Unfortunately, to the layperson like me, these businesses appear not to compete. I’m not talking collusion, and multiple government studies into collusion in the oil and gas industry have came up empty when looking for it.
Then again, who needs to collude when you know that if you up your price, the other guy will match it… or if you drop your price, he’ll match it too? You don’t need to collude once the pattern has been established. The problem here is not collusion. The problem is no real competition.
So, make them compete.
I think it would be fairly easy to force competition, legislate price differences. The way I see it, there would be a two step approach.
- Make it the law that if you raise your fuel price at a station, then the station must stay at that price for 48 hours. If competitors don’t raise their price, you are stuck there and will lose business. This means that nobody will raise their price unless absolutely necessary, for fear they will lose 48 hours of business.

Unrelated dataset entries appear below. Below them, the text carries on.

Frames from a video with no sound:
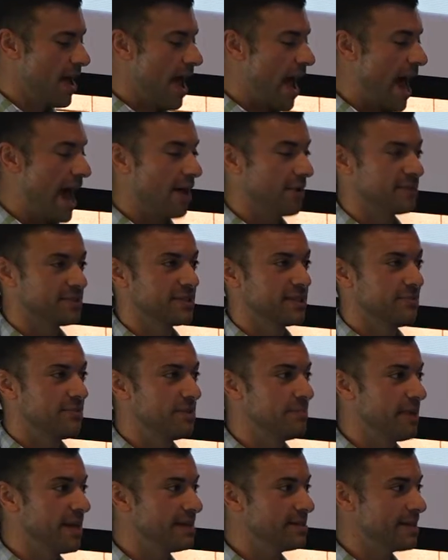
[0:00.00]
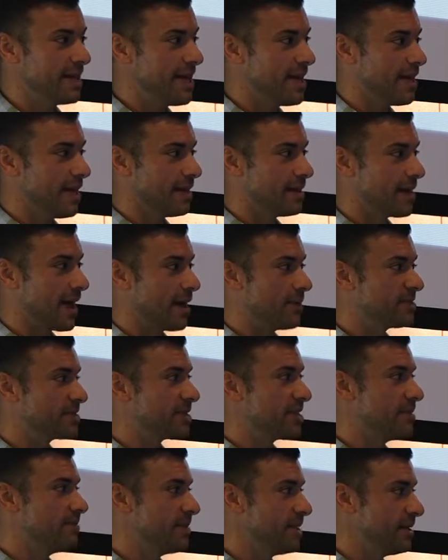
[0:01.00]
how it's going to be maintained, how it's
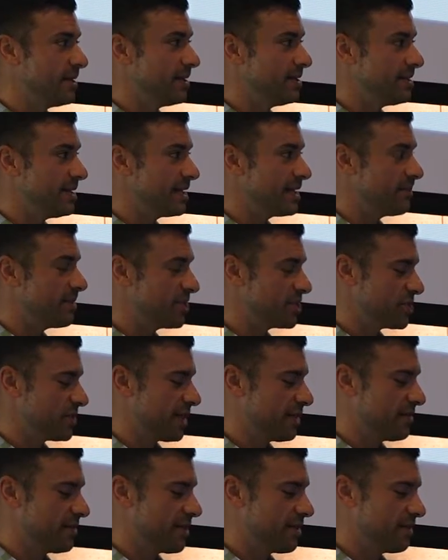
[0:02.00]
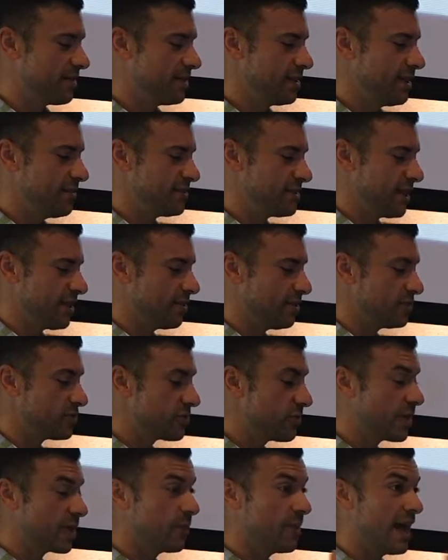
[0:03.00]
going to be decommissioned at the end of the life cycle.
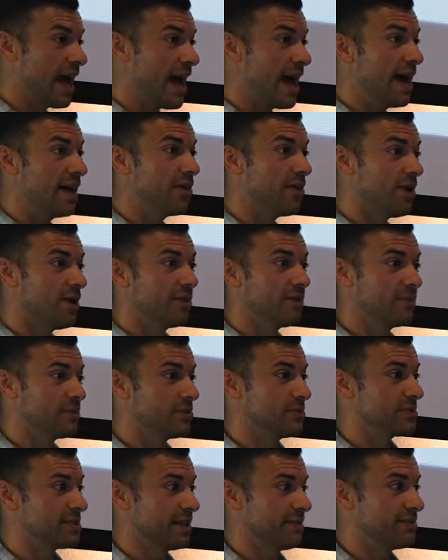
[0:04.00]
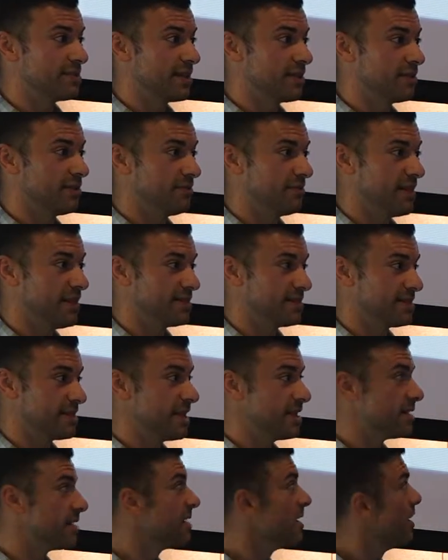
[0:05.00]
So when we add all of those life cycle phases
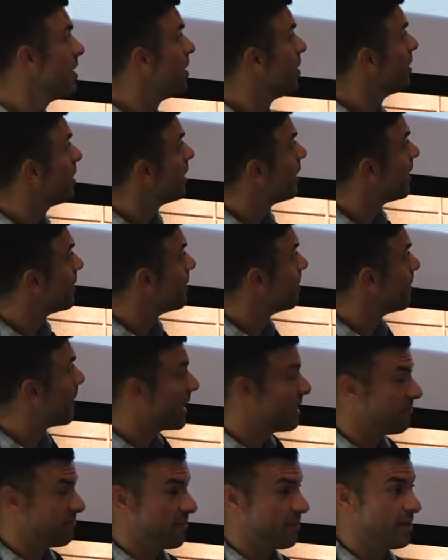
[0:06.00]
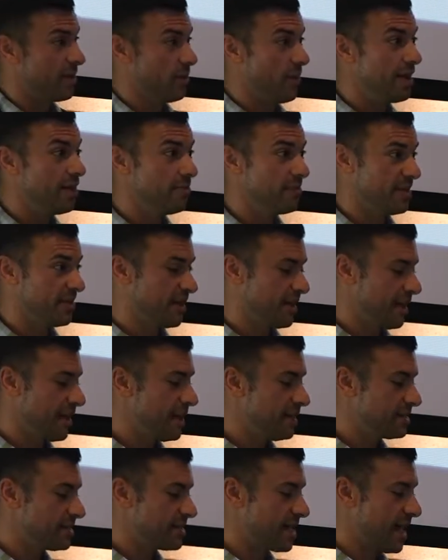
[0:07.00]
in, it might very well be the case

- When raising prices, require that the pump price cannot be the same as the 5 closest competitor’s stations, or within a certain radius. If station A goes to 124.9, then station B would have to go to 124.7 or 125.1 – Small differences, but it forces an actual competitive price, instead of everyone going up the same amount within hours of each other. Price matching would not be required when lowering prices, that way after the required 48 hours you could lower your price to match the competition. What this does is “punishes” the first station to raise the price, as most competitive stations would go lower.
Would these necessarily change gas prices or make them necessarily lower? Probably not in the long run, but at least it might slow down increases and force gas companies to at least compete some of the time.
And after all, isn’t healthy competition what the Free Market is all about?